The Online Retail in SA 2011 study shows that the total spent on online retail goods in South Africa passed the R2-billion mark in 2010 for the first time. It reached R2,028-billion, growing at 30% over the previous year.
Online retailers are even more bullish about 2011, with the industry consensus pointing to 40% growth this year. This will represent the highest rate of growth for online retail in South Africa in almost a decade.
“This dramatic rise in online retail comes in the wake of an ongoing increase in the number of experienced Internet users in South Africa,” says Arthur Goldstuck, managing director of World Wide Worx and principal analyst for the survey. “Last year there were 3.6-mlilion people who had been online for five years or more.

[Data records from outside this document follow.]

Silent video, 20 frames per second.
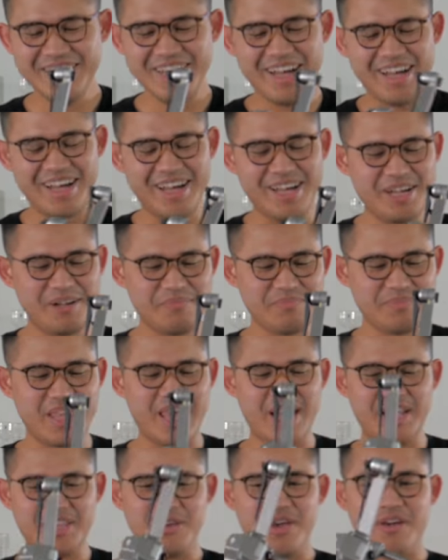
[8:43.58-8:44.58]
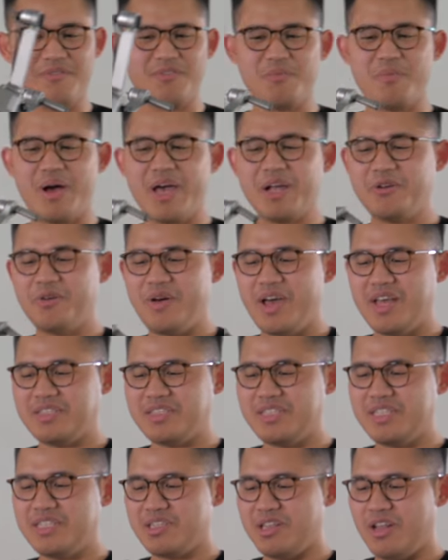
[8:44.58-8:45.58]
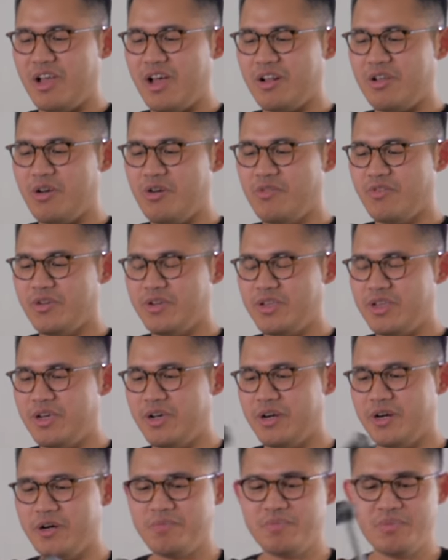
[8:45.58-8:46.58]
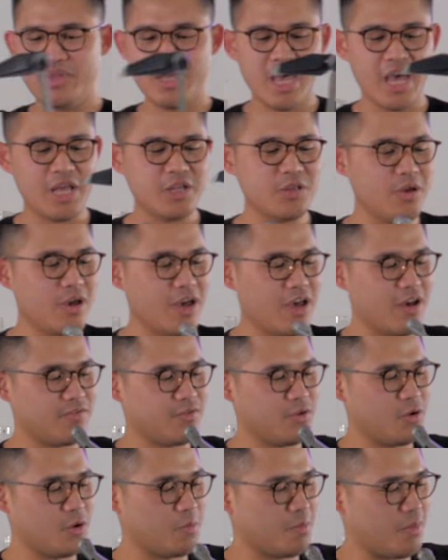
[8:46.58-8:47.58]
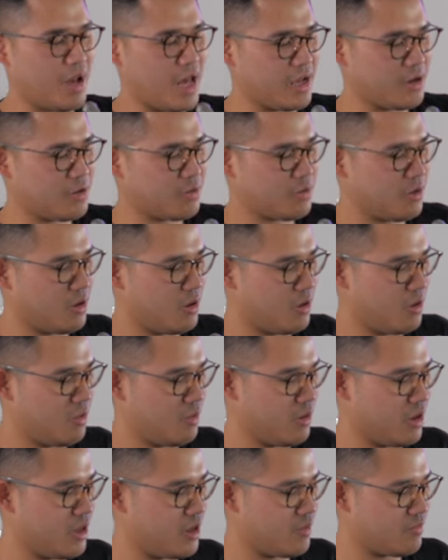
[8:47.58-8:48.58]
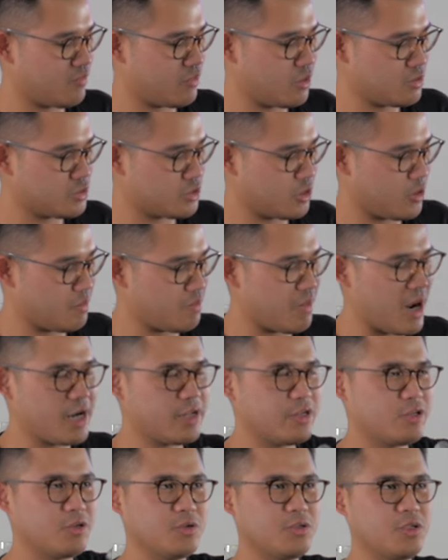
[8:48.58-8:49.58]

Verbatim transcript: Um, yeah, you have your micro SD slot over here, and you have your micro, um, no, sorry, micro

By 2015, that figure will be 6.8-million – almost double the potential e-commerce market of today.”
In 2010, Traditional, physical retail in South Africa reached R561bn, according to Stats SA. This means that online retail still makes up less than half a per cent of total retail in SA: a mere 0.36%. At the same time, however, the growth rate of online retail in South Africa in 2010 was four times that of physical retail: 30% vs 7%.
Internationally, according to global online retail data analysed in the report, growth slowed in most regions during the global financial crisis, but did not turn negative: total sales never fell anywhere in the world. Industry estimates for the total value of global online retail in 2010 come to an average of about $545-billion. The figure for 2009 was $469-billion.
This indicates that, globally as in South Africa, online retail is recession-proof for now, while it still makes up a small proportion of total retail worldwide.
“This shows us that online retail growth represents not a rise in shopping activity, but rather a shift in shopping activity, from the physical space to the online space,” says Goldstuck.